Numerous different sleep-tracking applications are available if you have access to your phone’s app store. After a diagnosis of sleep apnea, you may use them to monitor your sleep quality digitally or to assist your dentist or doctor in screening for the condition. There are even applications made especially for persons with OSA, and many modern CPAP devices now come with companion apps that display your sleep data.

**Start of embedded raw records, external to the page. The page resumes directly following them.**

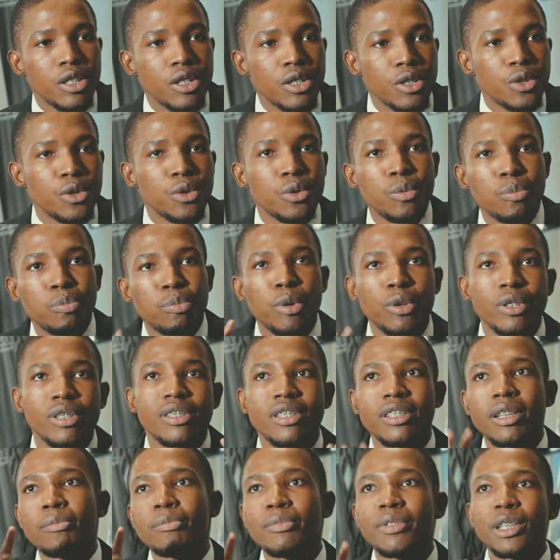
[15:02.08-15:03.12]
to put
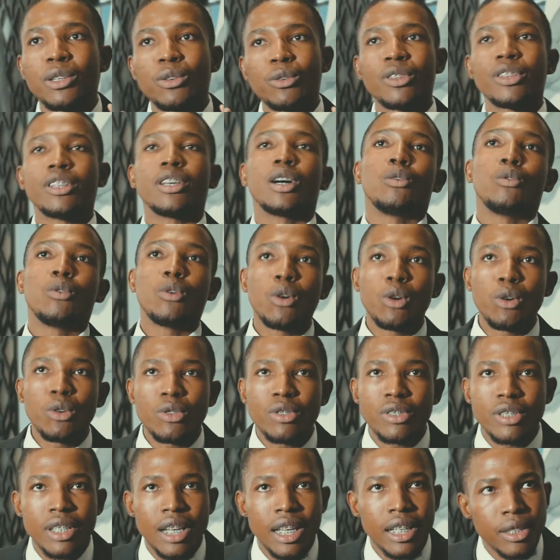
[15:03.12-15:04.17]
something on the
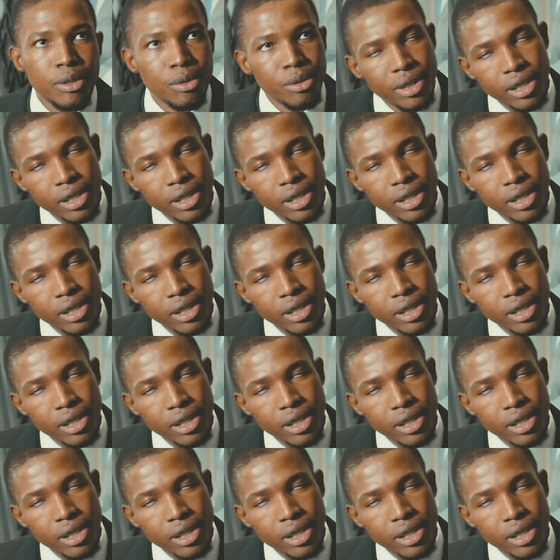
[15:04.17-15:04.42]
walls, like we're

8. Consistently do throat exercises.
Exercises for the throat and lungs may help the muscles of the throat become stronger. Particularly when done before night, deep breathing exercises are soothing and may help you breathe better. Increased lung capacity and muscular strength may also be achieved via throat workouts and even regular singing. Now you have a wonderful reason to sing loudly in the vehicle or while taking a shower!
9. Consume a healthy diet that emphasizes whole foods.
Maintaining a healthy weight is just one benefit of eating a balanced, nutritious diet. The body uses food as fuel, and this fuel greatly affects how you feel and how well you sleep. It’s okay to indulge in sweets on occasion, but aim to center your major meals and snacks on wholesome, less processed foods. Your daily vitamin and mineral requirements may be easily met by eating complete, natural foods.
10. Inquire about oral appliances with your dentist.
There are other healthcare professionals that can assist you with your OSA besides your doctor. A crucial part is also played by your dentist. A dentist may do OSA screenings, recommend patients for diagnosis, and even provide OSA treatment to assist manage symptoms. These oral devices are often used at night. A mandibular advancement device, which gently moves the jaw to prevent soft tissues in the neck from sliding back into the airway, is the most often used appliance.
Because they may lead to health problems, sleep disturbances can be extremely serious. Most people who suffer from various sleep problems aren’t aware of them until they become severe. It may have an impact on bodily immunological and mental health processes. A disorder called sleep apnea causes you to gasp for air and to awaken unexpectedly. Breathlessness and other related issues are experienced by those who have sleep apnea. Patients may not be aware that they have stopped breathing, which might be life-threatening, since this disease can sound like snoring.